Geduld – beim Knacken von kompakten Abwehrreihen umso wichtiger. Leider verliert man – gerade, wenn es nicht läuft – in solchen Fällen häufig die Geduld. Vor allem auf Schalke sah man das häufig, als zu oft aus der Distanz der Abschluss gesucht wurde. Auch in dieser Szene hätte Okunuki den Ball stattdessen auf Gyamerah, Castrop oder sogar auf Schleimer chippen können. Sein Abschluss wurde am Ende geblockt und Schalke konnte sich befreien.

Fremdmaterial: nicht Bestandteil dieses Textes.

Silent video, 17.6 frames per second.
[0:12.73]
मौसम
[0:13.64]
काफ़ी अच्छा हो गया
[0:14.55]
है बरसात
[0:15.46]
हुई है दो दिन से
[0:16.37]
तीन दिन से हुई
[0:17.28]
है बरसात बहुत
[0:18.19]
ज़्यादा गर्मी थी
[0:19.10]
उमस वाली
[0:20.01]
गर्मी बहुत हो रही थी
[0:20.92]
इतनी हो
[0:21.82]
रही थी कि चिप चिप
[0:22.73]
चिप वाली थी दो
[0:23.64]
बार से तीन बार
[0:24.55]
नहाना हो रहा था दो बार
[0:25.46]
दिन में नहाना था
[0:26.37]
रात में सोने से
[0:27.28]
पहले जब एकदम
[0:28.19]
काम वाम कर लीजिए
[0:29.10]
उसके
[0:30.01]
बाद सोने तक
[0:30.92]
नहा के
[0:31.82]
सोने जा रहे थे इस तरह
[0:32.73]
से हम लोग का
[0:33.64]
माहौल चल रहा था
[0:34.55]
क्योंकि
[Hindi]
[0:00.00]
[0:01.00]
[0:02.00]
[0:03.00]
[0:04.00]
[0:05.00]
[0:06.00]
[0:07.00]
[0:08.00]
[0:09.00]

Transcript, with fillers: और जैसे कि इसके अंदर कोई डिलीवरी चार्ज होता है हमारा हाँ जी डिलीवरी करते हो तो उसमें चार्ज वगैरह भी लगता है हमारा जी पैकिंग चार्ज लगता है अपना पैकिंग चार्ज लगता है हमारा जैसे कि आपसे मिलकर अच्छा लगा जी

Zur Wahrheit gehört definitiv, dass nur aufgrund von 3 Partien ohne Tor nicht alles schlecht im Nürnberger Offensivspiel ist. Gegen Paderborn stellte man mit 32 Ballaktionen im gegnerischen Strafraum den eigenen Saisonrekord auf. Aber zweifelsfrei erkennt man in vielen Situationen fehlendes Selbstvertrauen, fehlenden Mut und falsche Entscheidungen, was die obigen Szenen unterstreichen. Dass man in einer solchen Lage auch das Spielglück nicht auf seiner Seite hat, ist typisch Fußball. Dass man zu viele einfache Gegentore kassiert, ist vermutlich noch der viel schwerwiegendere Faktor als das Spiel im letzten Drittel. Denn wie immer im Fußball entscheiden alle Spielphasen über Erfolg oder Misserfolg.